El segundo disco de Uncle Tupelo muestra a la banda en una transición seria, que terminaría siendo el hilo conductor de todos sus LP’s. “Still Feel Gone” lanzado un 17 de septiembre de 1991, elimina gran parte del acento country algo forzado de su maravilloso y singular debut, a pesar de ser más controlado y ligeramente menos agresivo, con una producción mucho más limpia que encajaba con la paleta típica del rock alternativo de la época.
La primera parte del disco está repleta de grandes canciones de Tweedy y Farrar, con el trabajo de guitarra desenfrenado de “Gun” y la joya influenciada por Crazy Horse) “Looking For A Way Out” abriendo el disco con dos de las mejores y más logradas canciones de rock de la banda. La acústica de Farrar, “Still Be Around”, y el peculiar country/pop de Tweedy, “Watch Me Fall”, completan una gran cara A que muestra a la banda dirigiéndose por el camino más directo y estrecho del pop/rock alternativo comercial, pero con excelentes resultados.

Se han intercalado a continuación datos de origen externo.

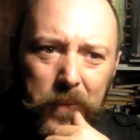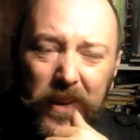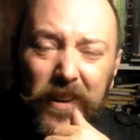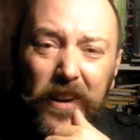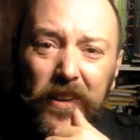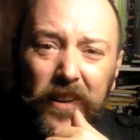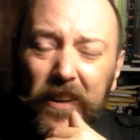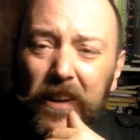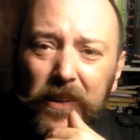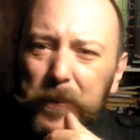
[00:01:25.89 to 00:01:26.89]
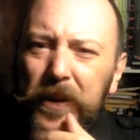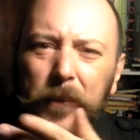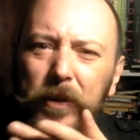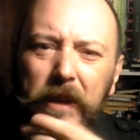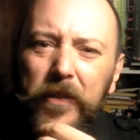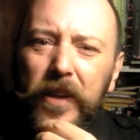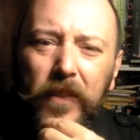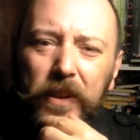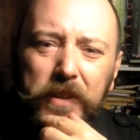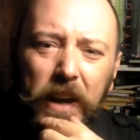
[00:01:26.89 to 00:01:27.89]
it's nice. It's like someone coming around and
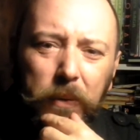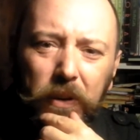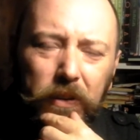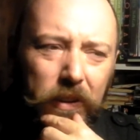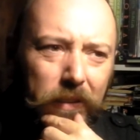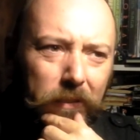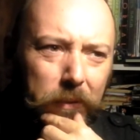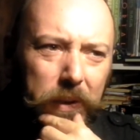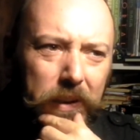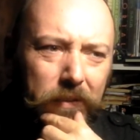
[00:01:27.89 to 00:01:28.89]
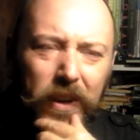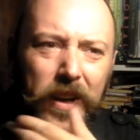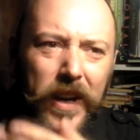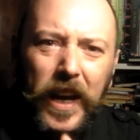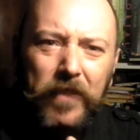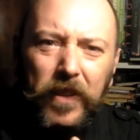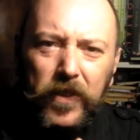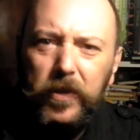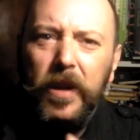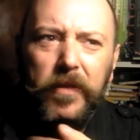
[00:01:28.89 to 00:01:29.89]
having a chat with us. Even if
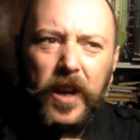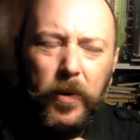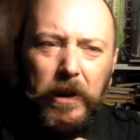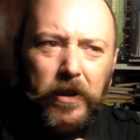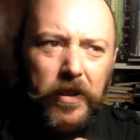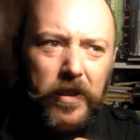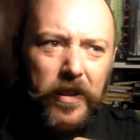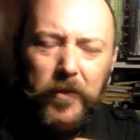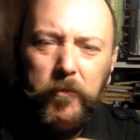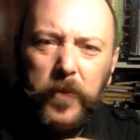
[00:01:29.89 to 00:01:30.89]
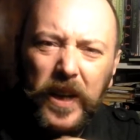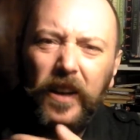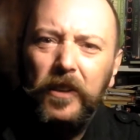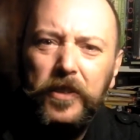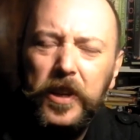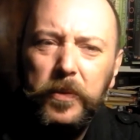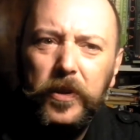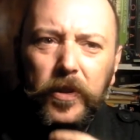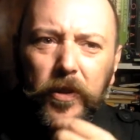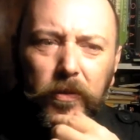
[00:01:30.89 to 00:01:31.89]
you don't know us, we class you
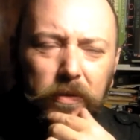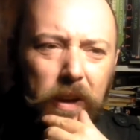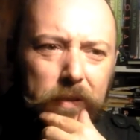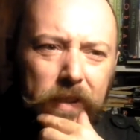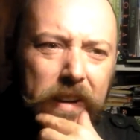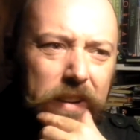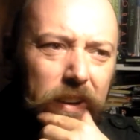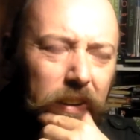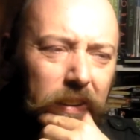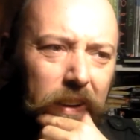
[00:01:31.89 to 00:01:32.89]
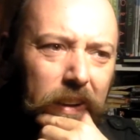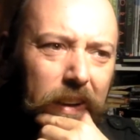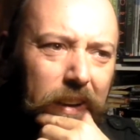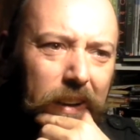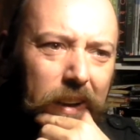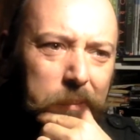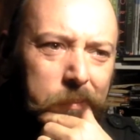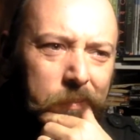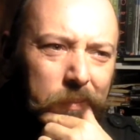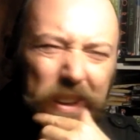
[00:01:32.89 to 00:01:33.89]
as our friends,
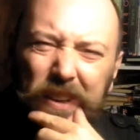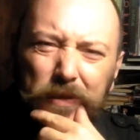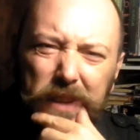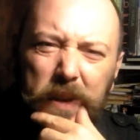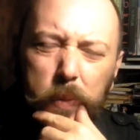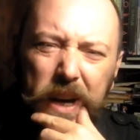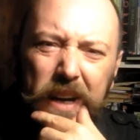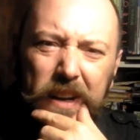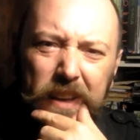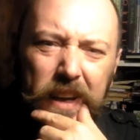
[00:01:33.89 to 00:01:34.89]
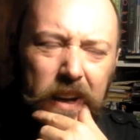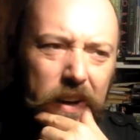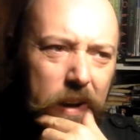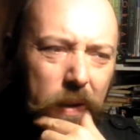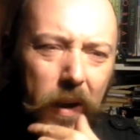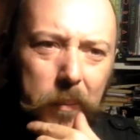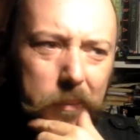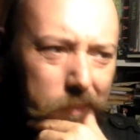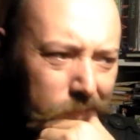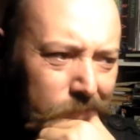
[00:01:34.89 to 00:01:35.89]
which is a really weird thing, I
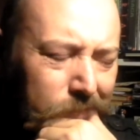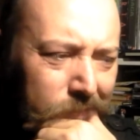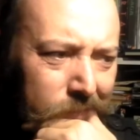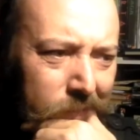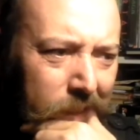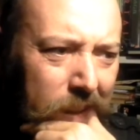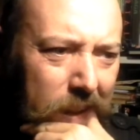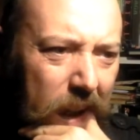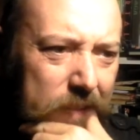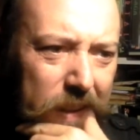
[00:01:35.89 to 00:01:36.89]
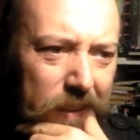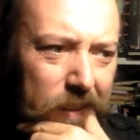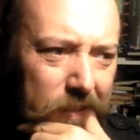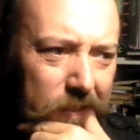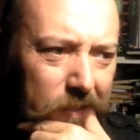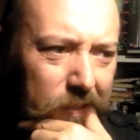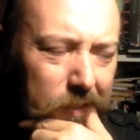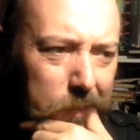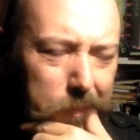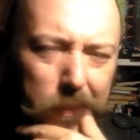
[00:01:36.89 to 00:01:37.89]
know. Having done
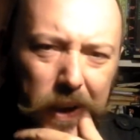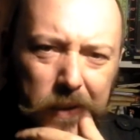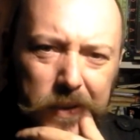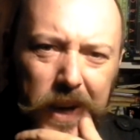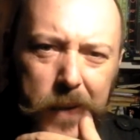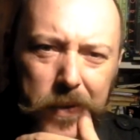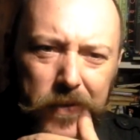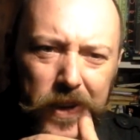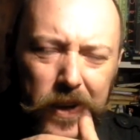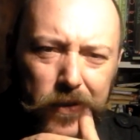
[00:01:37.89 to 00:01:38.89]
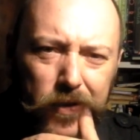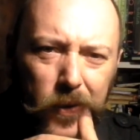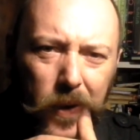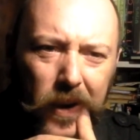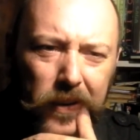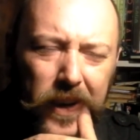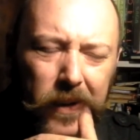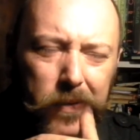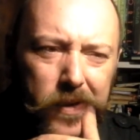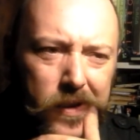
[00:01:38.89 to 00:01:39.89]
my own gaming videos for a while now,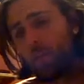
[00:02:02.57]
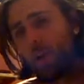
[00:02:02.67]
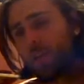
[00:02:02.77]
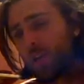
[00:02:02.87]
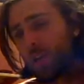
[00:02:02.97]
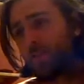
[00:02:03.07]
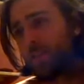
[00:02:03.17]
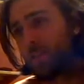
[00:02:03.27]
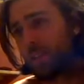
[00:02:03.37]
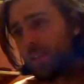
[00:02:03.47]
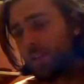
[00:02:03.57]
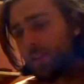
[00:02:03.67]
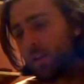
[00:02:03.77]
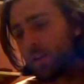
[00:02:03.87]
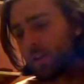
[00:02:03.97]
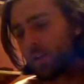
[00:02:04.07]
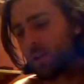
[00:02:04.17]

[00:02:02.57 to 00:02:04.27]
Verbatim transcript: the shop isn't sealed yet,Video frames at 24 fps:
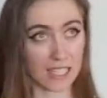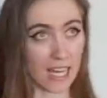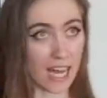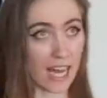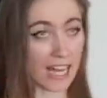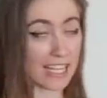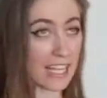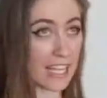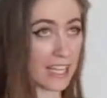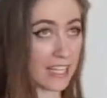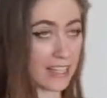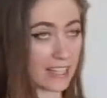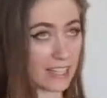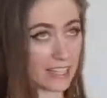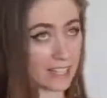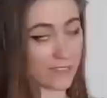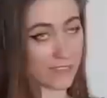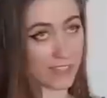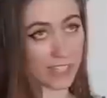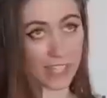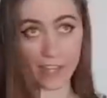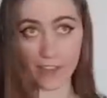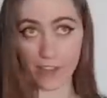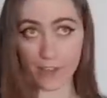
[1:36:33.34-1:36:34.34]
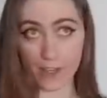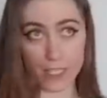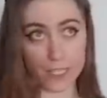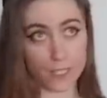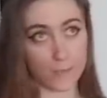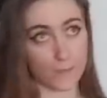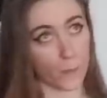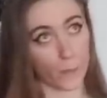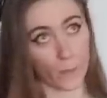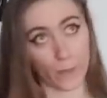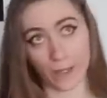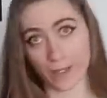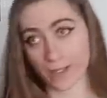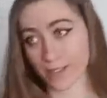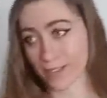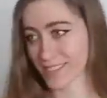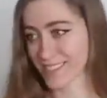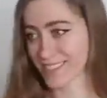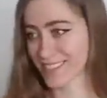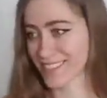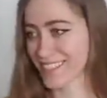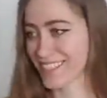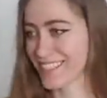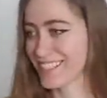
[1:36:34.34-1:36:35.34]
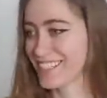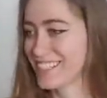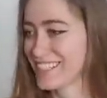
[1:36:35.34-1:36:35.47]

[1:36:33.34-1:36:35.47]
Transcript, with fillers: I can't think of any other sports.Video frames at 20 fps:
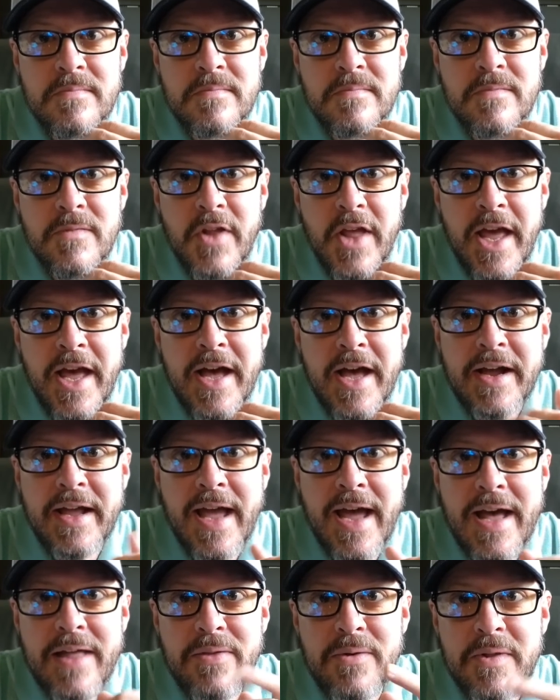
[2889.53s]
Yeah,
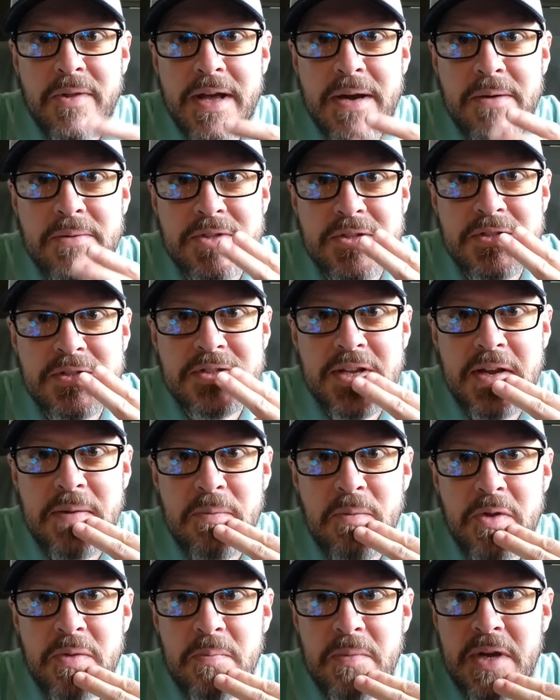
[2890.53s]
Catherine, that was the same
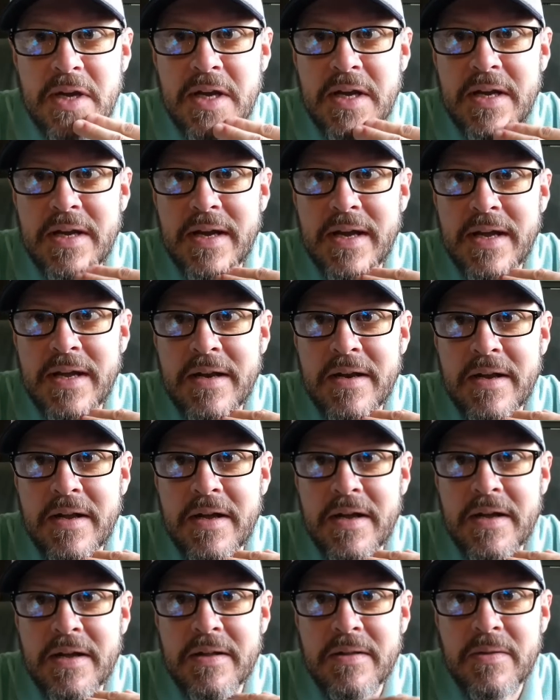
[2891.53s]
with me and
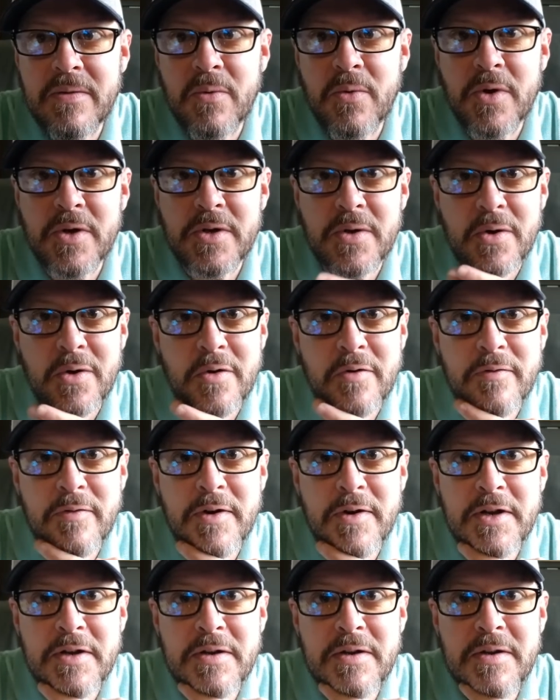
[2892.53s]
the one
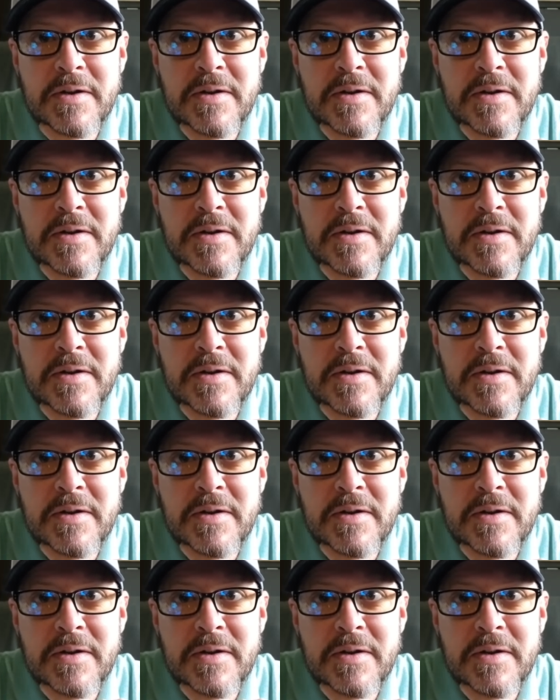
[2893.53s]
girlfriend.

La segunda parte de “Still Feel Gone” se siente un poco insegura de sí misma, recurriendo a menudo a sus primeras inclinaciones punk con resultados variados. “Postcard” es increíble, pero se siente como dos (o más) canciones que no se fusionaron bien. “D. Boon” y “Discarded” son temas punk que aún suenan bien, pero “Cold Shoulder” y el tema final “If That’s Alright” parecen canciones de relleno, circulando tranquilamente por el medio de la carretera a cinco por debajo del límite de velocidad, creando una segunda cara que parece un grupo de pistas extra debajo de un EP brillante.
“Still Feel Gone” es un álbum de transición para una transición que nunca llegó a concretarse, aunque sí sienta las bases para su último LP. La banda nunca volvió a abordar este estilo de pop/rock, lo que convierte al álbum en esencial para los fans de la banda o de cualquiera de sus dos principales compositores.
En 1991, Jay Farrar y Jeff Tweedy aún no habían aprendido a vestirse con estilo ni a posar correctamente en las fotos promocionales; en otras palabras, a dejarse llevar por la corriente mientras el viento soplaba con fuerza en direcciones opuestas. Había hordas de chicos casi adultos que abrazaban su tristeza por completo, el maldito grunge, mientras que otros habían logrado transformarla en estilo, pero ya hemos contado esa historia muchas veces, y no parece necesario repetirla aquí.
Lo que importa son los rostros desaliñados , esas miradas desconcertadas y esas prendas desgastadas (no por moda, sino por necesidad) que uno no puede evitar notar al encontrarse con una de sus fotos antiguas. Estaban fuera de su tiempo, habían surgido de quién sabe dónde. Al fin y al cabo, cuando eliges iconos tan precisos, aunque totalmente inútiles en esa América, ya sabes por qué lado de la carretera continuarás tu viaje. Discazo.